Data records
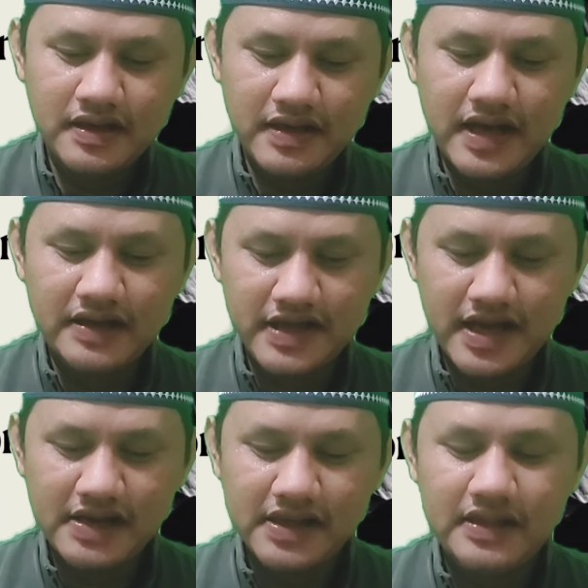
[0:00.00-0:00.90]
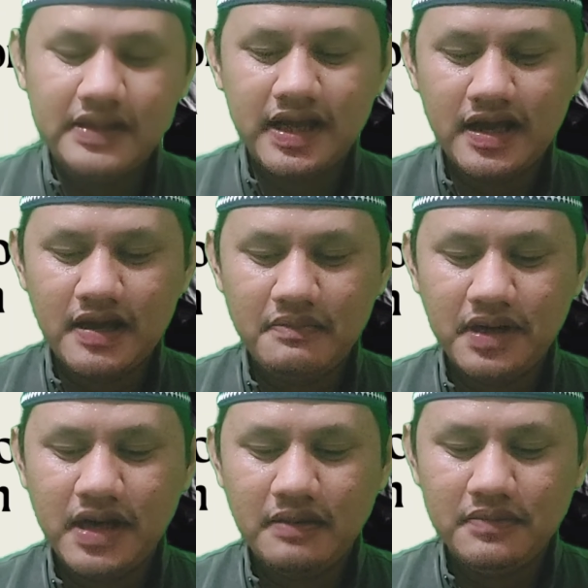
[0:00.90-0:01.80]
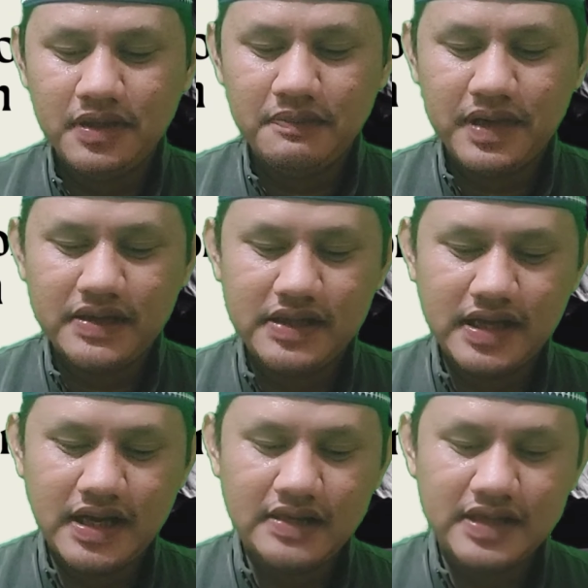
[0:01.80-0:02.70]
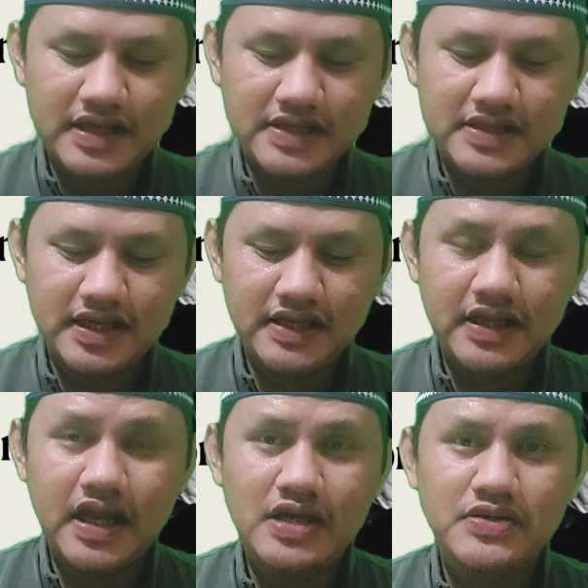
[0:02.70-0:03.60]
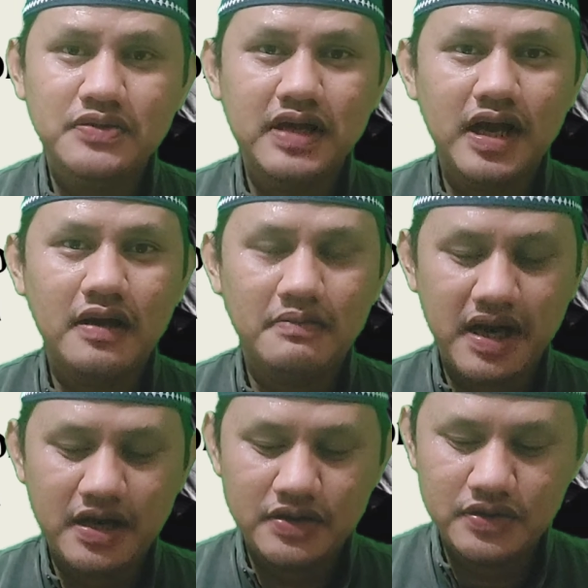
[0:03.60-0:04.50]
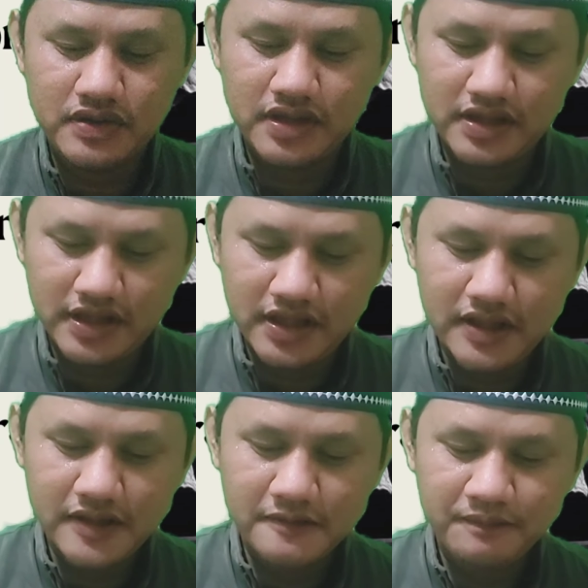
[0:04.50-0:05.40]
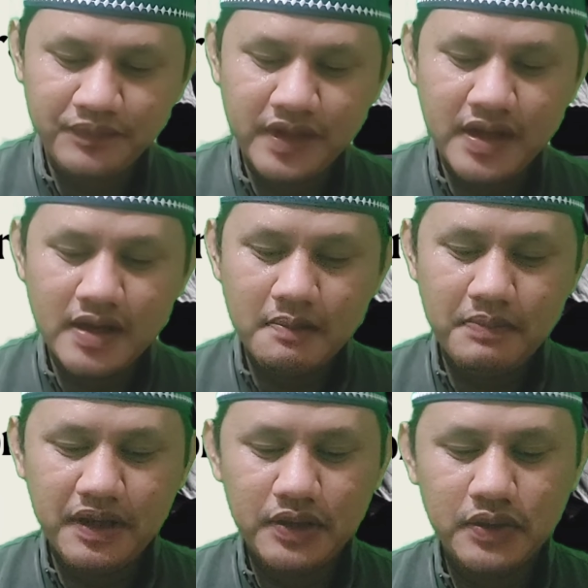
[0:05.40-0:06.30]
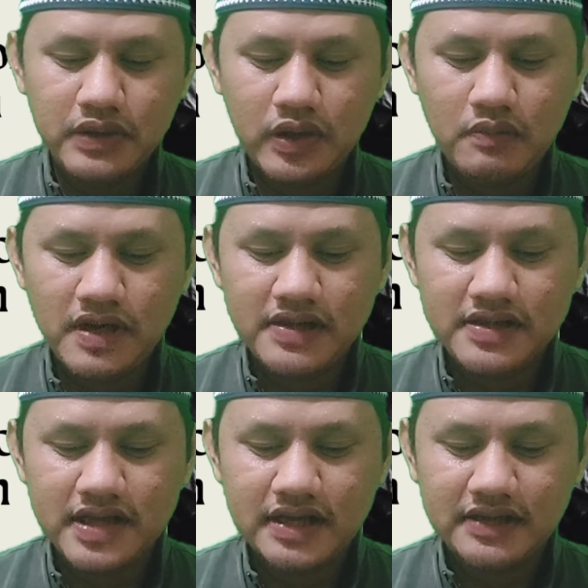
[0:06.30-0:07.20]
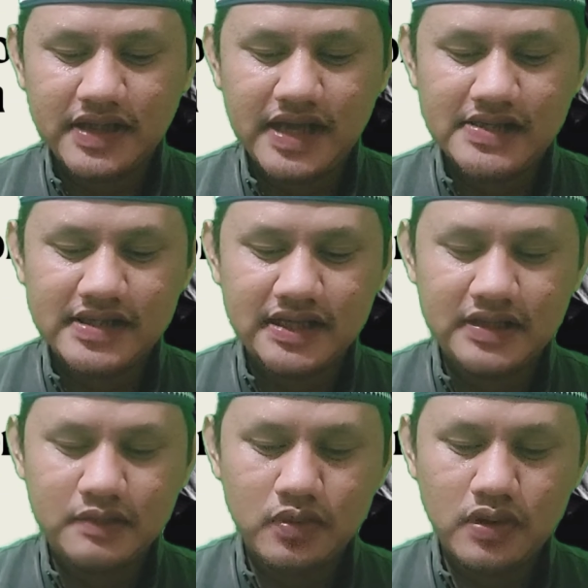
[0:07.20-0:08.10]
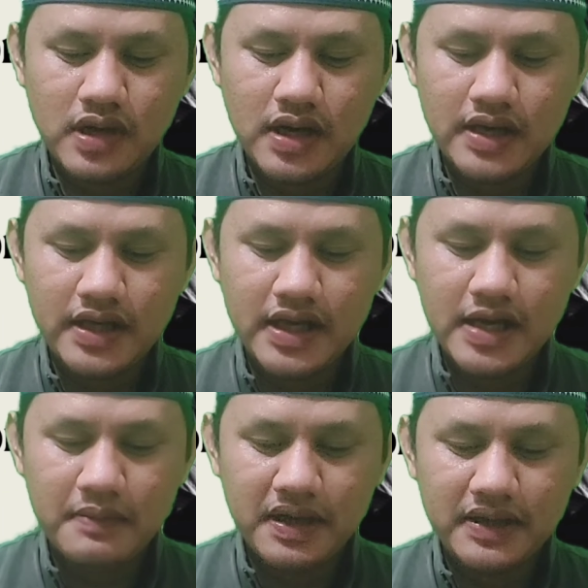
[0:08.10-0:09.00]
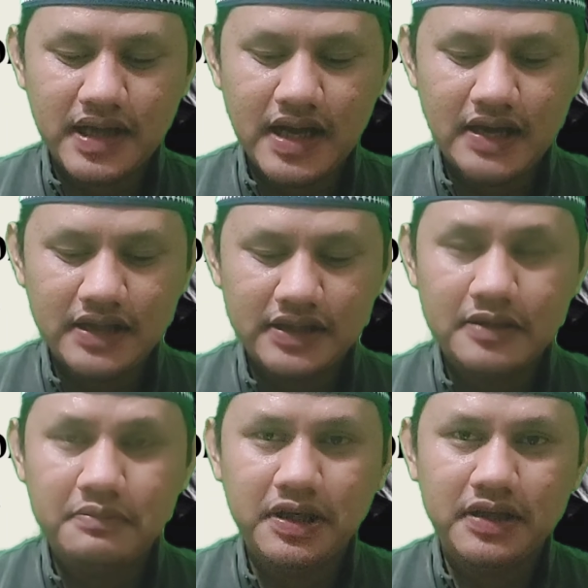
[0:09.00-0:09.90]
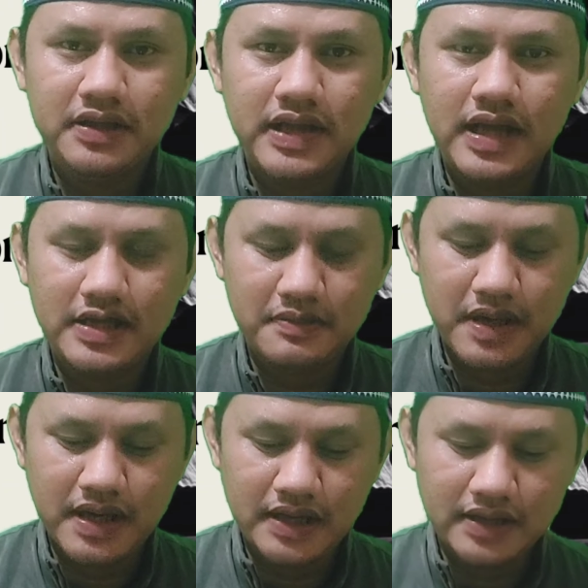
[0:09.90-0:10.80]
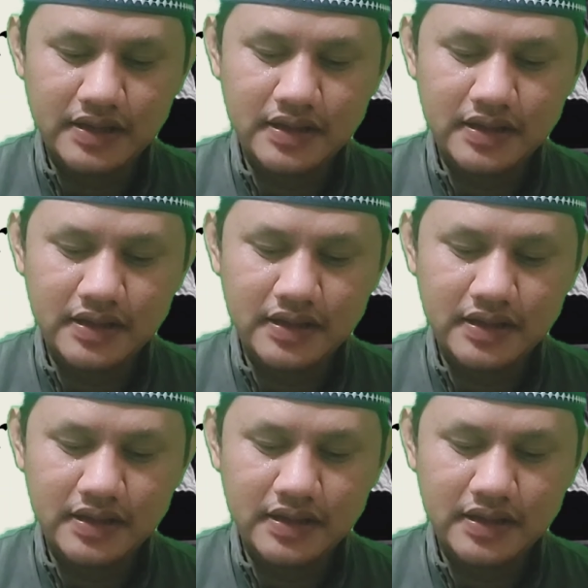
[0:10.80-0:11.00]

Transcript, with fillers: hendaknya kita mengambil pelajaran dari cerita yang sudah mahsyur ini. Pintu taubat senang senantiasa terbuka hingga matahari terbit dari barat.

_PROBLEM TO WORK ON_
Give again, word for word, only the lines from the line containing "[0:00.90-0:01.80]" through the last line above, both included; leave the pictures out.

_TASK RESULT_
[0:00.90-0:01.80]
[0:01.80-0:02.70]
[0:02.70-0:03.60]
[0:03.60-0:04.50]
[0:04.50-0:05.40]
[0:05.40-0:06.30]
[0:06.30-0:07.20]
[0:07.20-0:08.10]
[0:08.10-0:09.00]
[0:09.00-0:09.90]
[0:09.90-0:10.80]
[0:10.80-0:11.00]

Transcript, with fillers: hendaknya kita mengambil pelajaran dari cerita yang sudah mahsyur ini. Pintu taubat senang senantiasa terbuka hingga matahari terbit dari barat.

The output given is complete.